Aber vorher anrufen und fragen ob es da ist (siehe meinen Beitrag im Thema Slide). Sonst fährst Du umsonst, wie ich am Samstag. Die Bikes sind gut, das drumherum verdient leider manchmal den Begriff "Kirmesbude". 

Grüsse TOM


----------



## MTB-News.de




----------



## Imkerhonig (3. April 2011)

Hehe gut zu wissen, könnte man mit einem Trip verbinden.
Muss ich mir mal angucken, aber vielen Dank schon mal.


----------



## 4Helden (4. April 2011)

Fahr hin.Habe ich auch gemacht.Eschweiler---->Bonn.
Ruf aber vorher an.Der Laden hat ja nicht nur Radon sondern auch Cube .


----------



## Imkerhonig (4. April 2011)

ja, das werde ich machen.
War auch kurzzeitig am überlegen, ob ich eine alternative zum Radon Suchen soll, beispielsweise halt ein Cube.


----------



## Markdierk (8. April 2011)

Gibt es Händler die Radon Bikes führen?

Ich denke nicht oder? Radon ist ein Versender.

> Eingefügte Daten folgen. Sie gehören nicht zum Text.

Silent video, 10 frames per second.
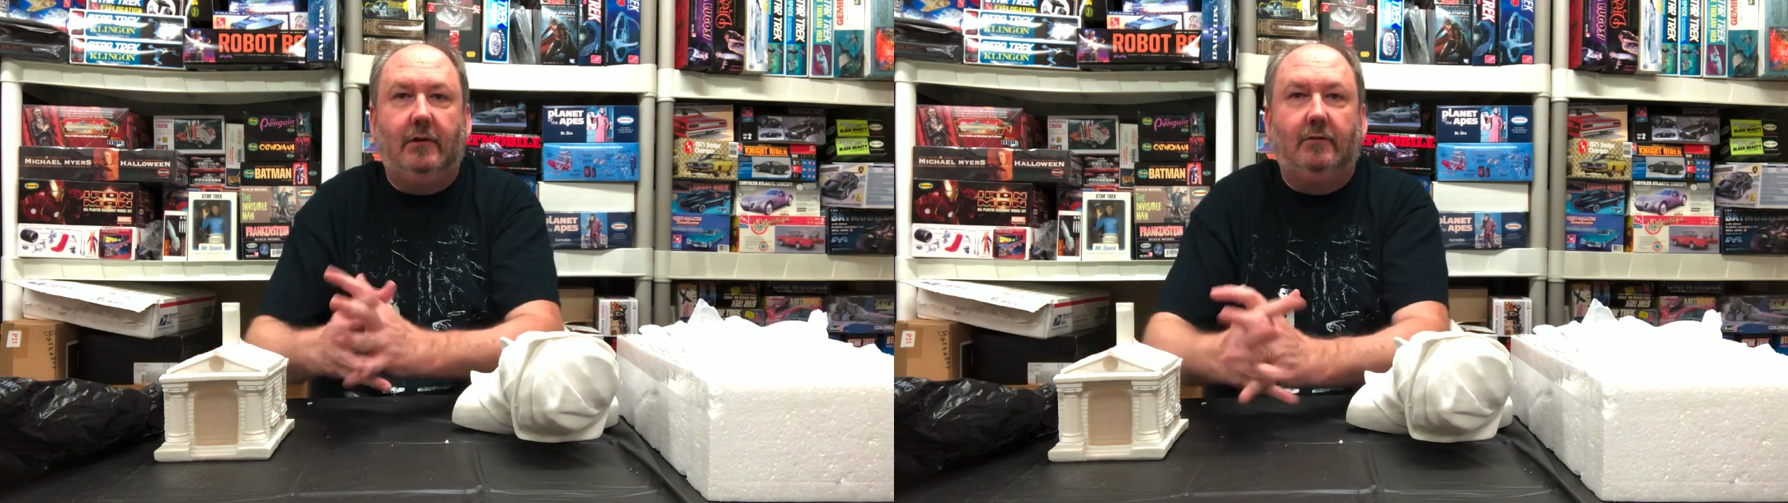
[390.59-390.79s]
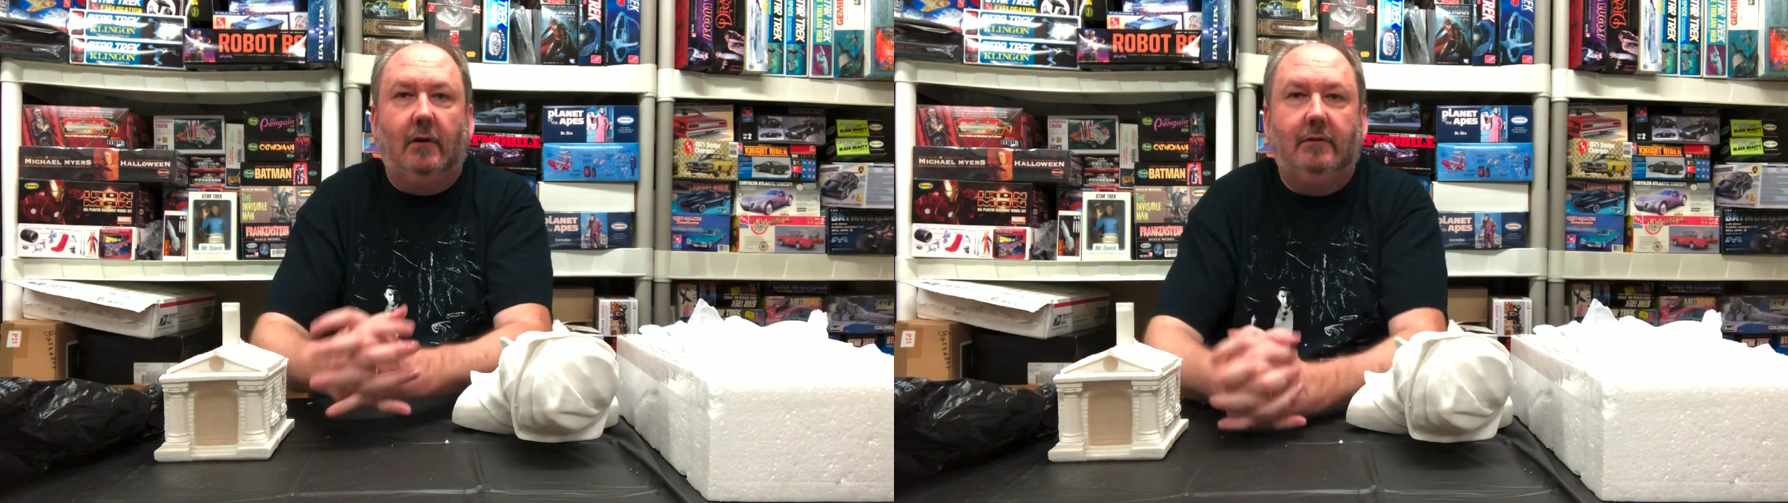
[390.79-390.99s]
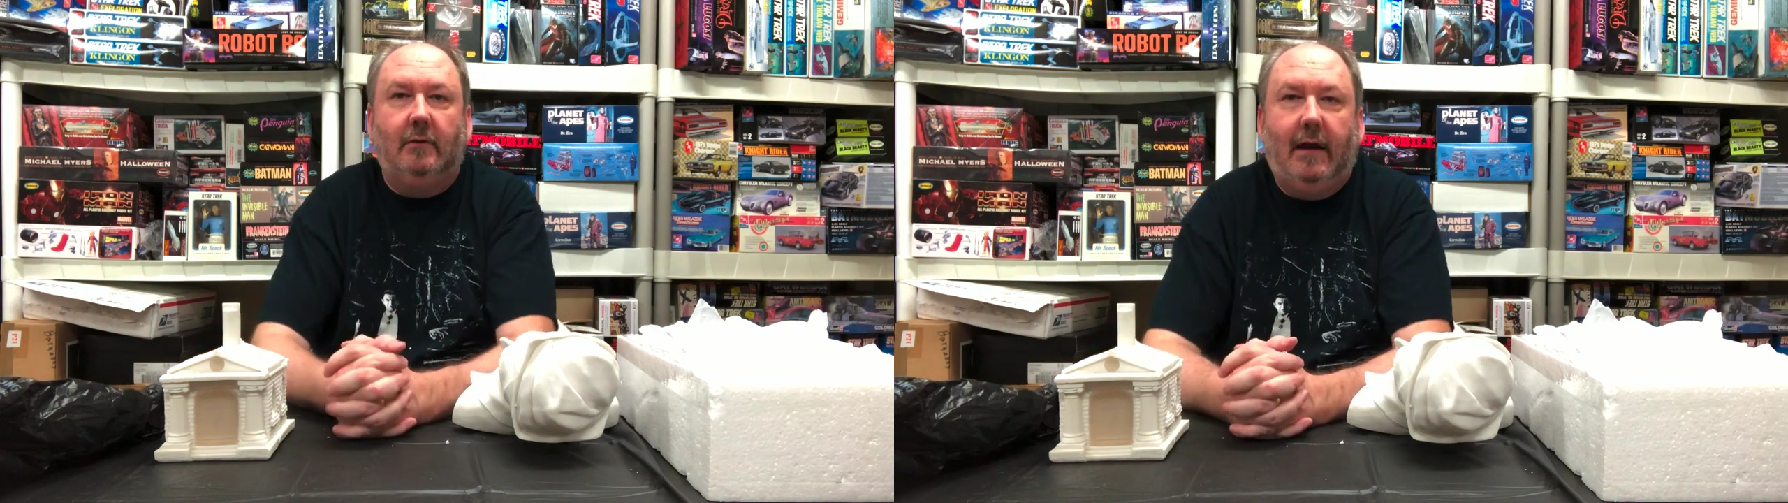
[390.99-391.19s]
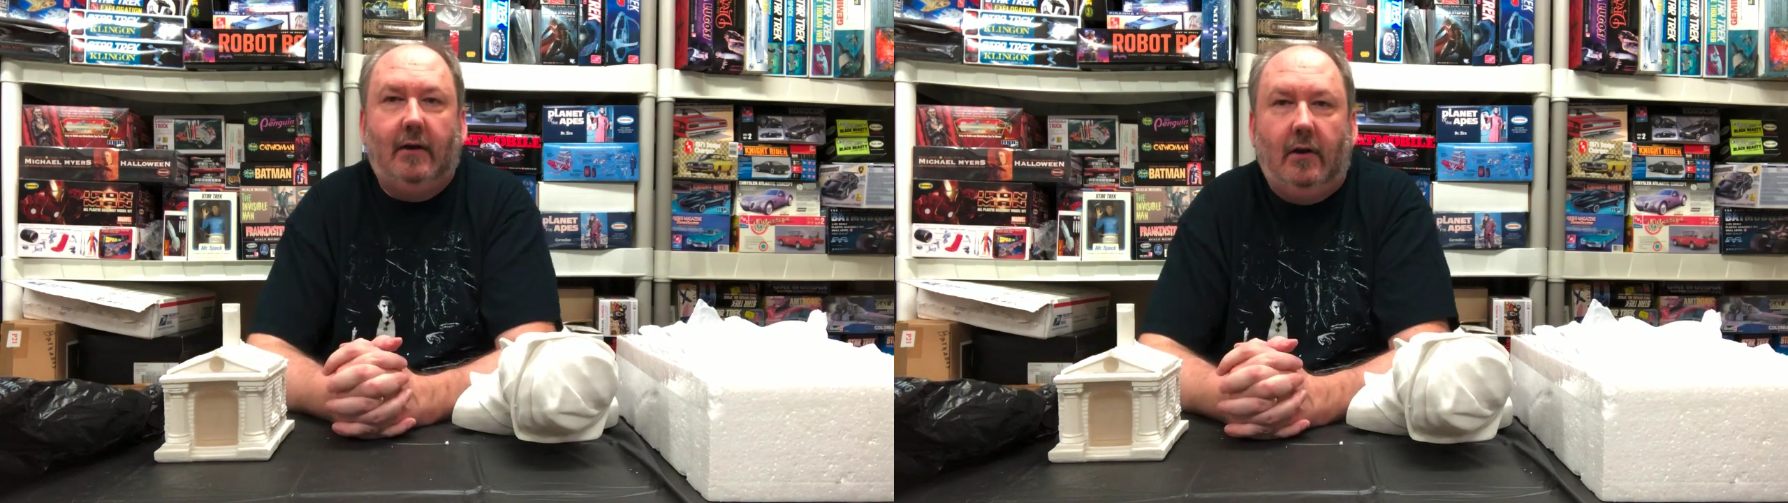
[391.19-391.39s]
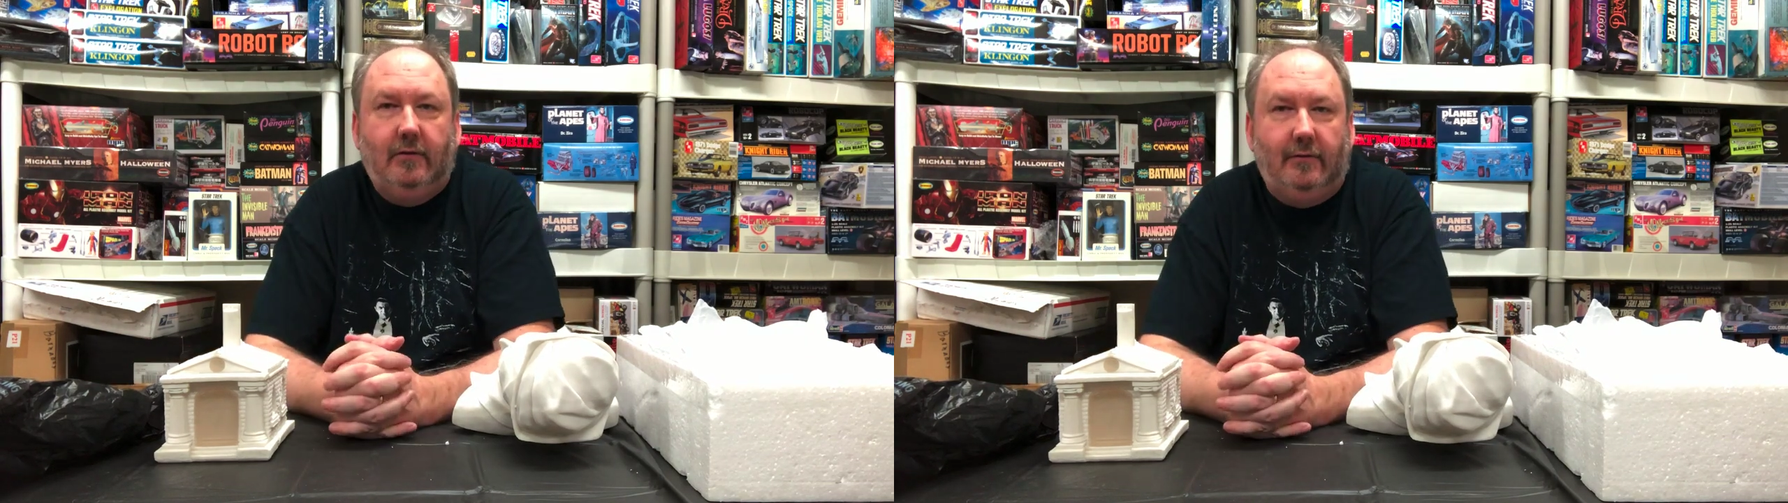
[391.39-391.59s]
which runs
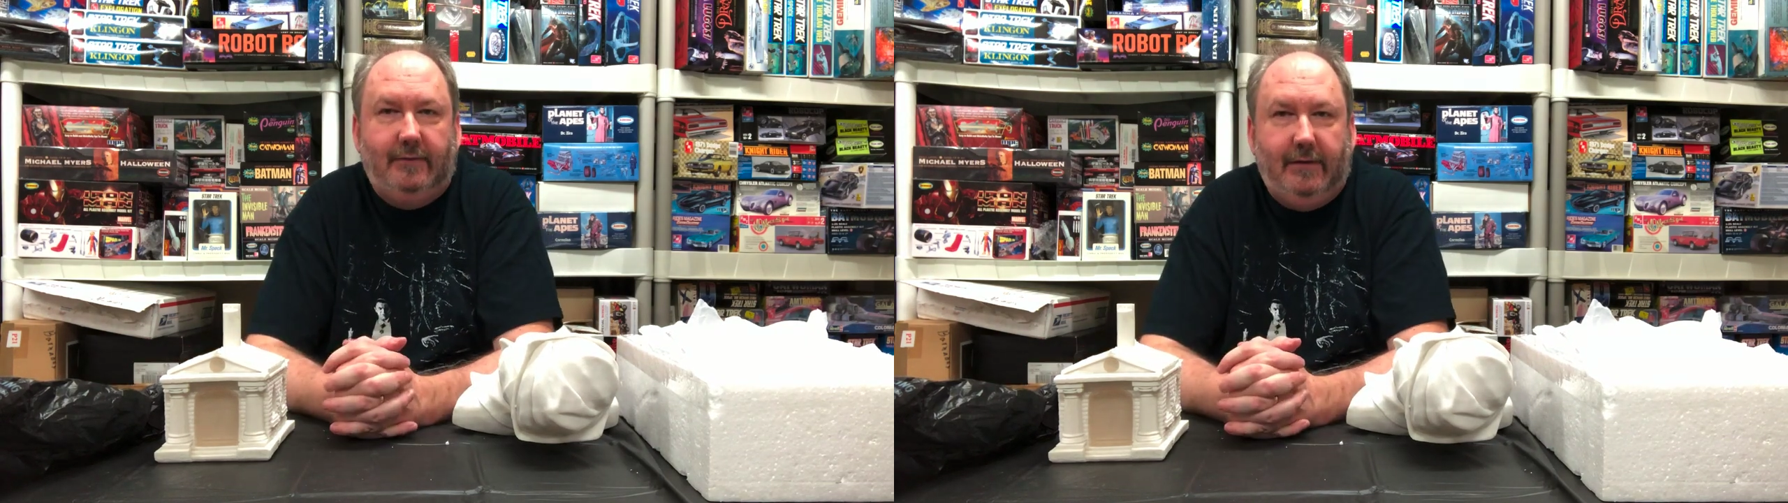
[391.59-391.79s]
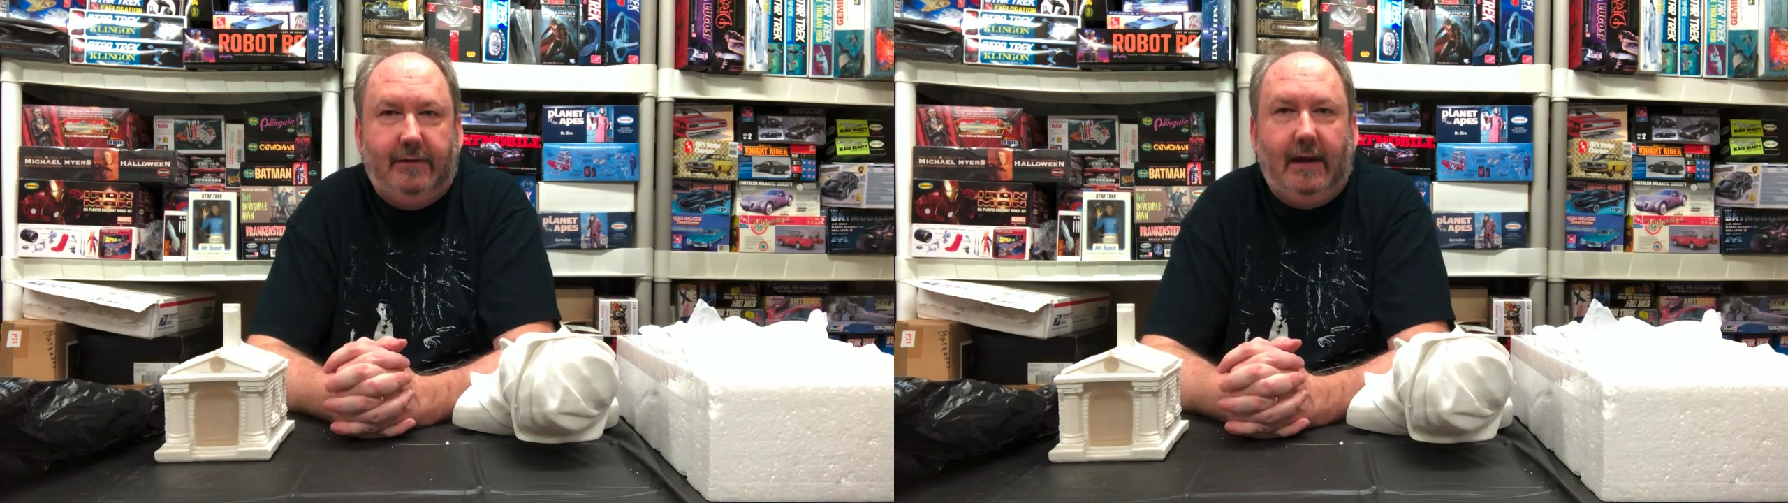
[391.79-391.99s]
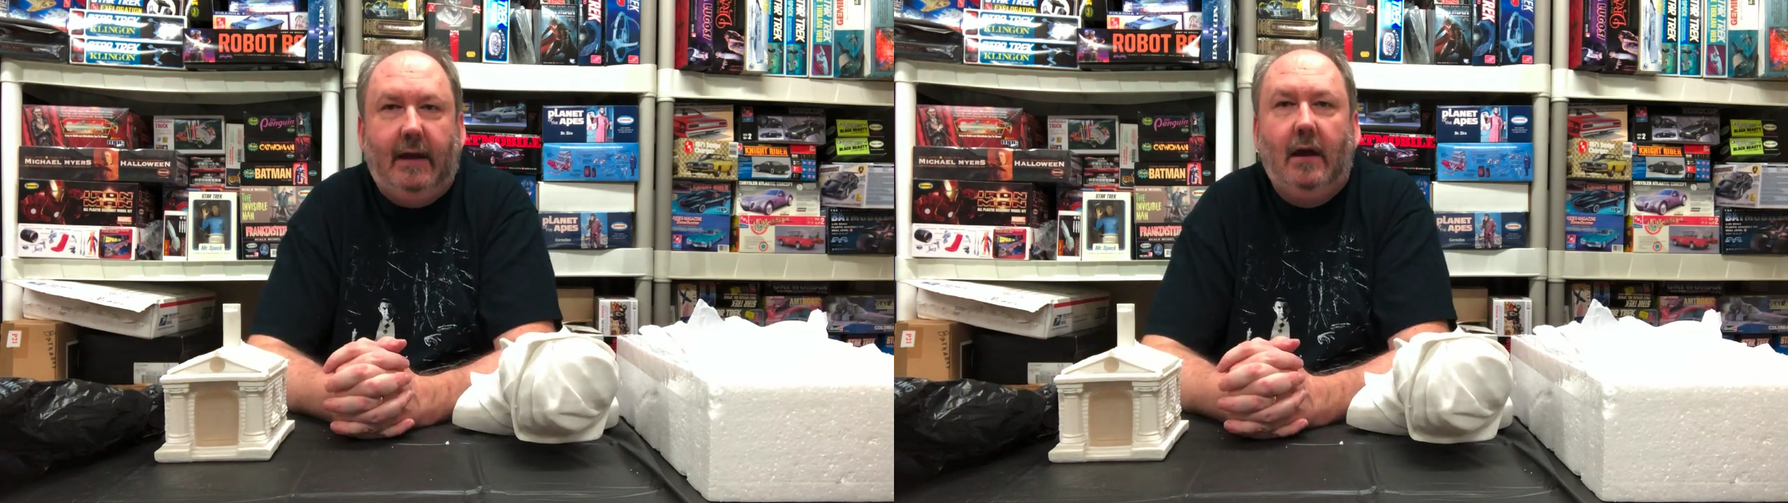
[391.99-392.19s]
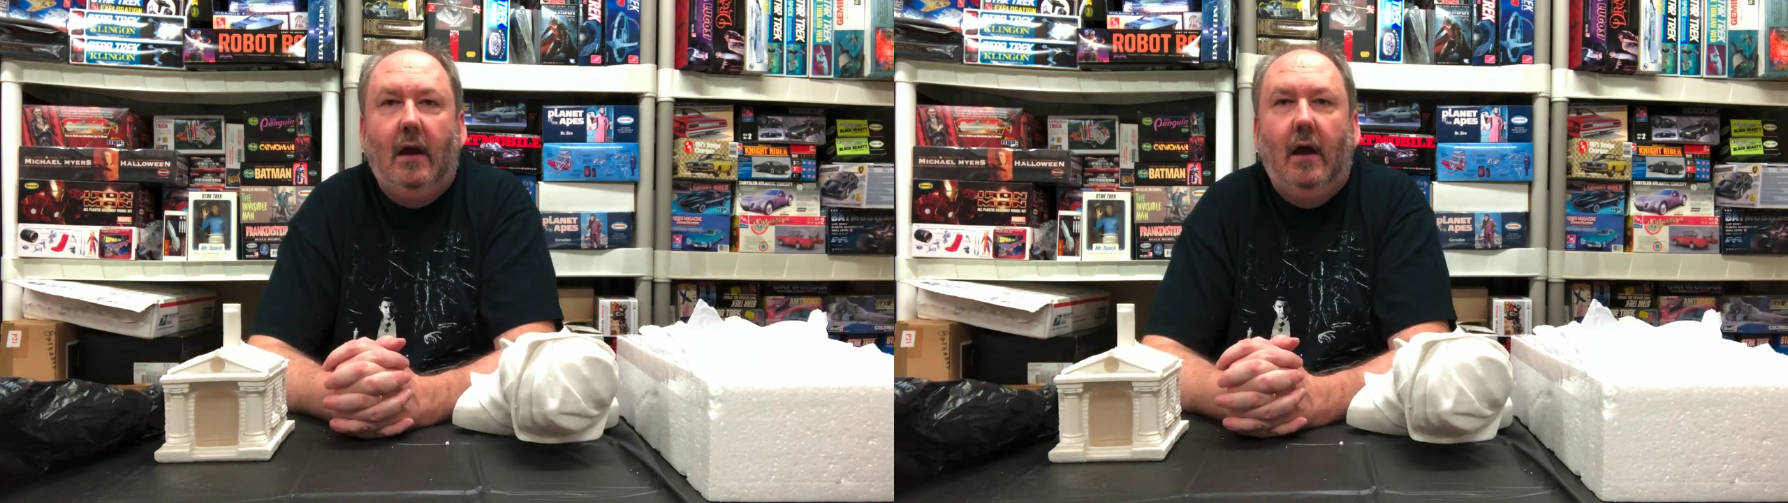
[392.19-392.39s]
around $150,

Die Servicepartner sind doch lediglich dazu da, Reparaturen, Service und Ähnliches durchzuführen.


----------



## donprogrammo (8. April 2011)

Das kannst du hier selbst anchlesen:
http://www.radon-bikes.de/xist4c/web/Service-Partner_id_5257_.htm


----------



## Paconator (10. April 2011)

Radon Bikes gibts in Bonn im Ladenlokal oder Online, wie ich es mir vor ein paar Jahren gekauft habe. Scheint aber auch der einzige Onlineladen zu sein, den ich zumindest von früher kenne. Zusammenbau von nem Fahrradladen kostet ca. 50,- Euro, ich war auch etwas unsicher, habe aber dann Online die Anleitung zum Zusammenbau begutachtet und es ging recht flott von statten, nur braucht man nen guten Imbus für den Lenker.

Onlineshop


----------



## Markdierk (10. April 2011)

wer ein rad in einer bikebox von z.b. radon oder canyon nicht selbst zusammenbauen kann sollte sich kein versenderbike kaufen und bekommt wohl auch keine figur ausm üei zusammengebaut.
werkzeug braucht man bei canyon z.b. ned, die benötigten schlüssel hat aber eig auch jeder zuhause ansononsten frägt man den nachbarn.


----------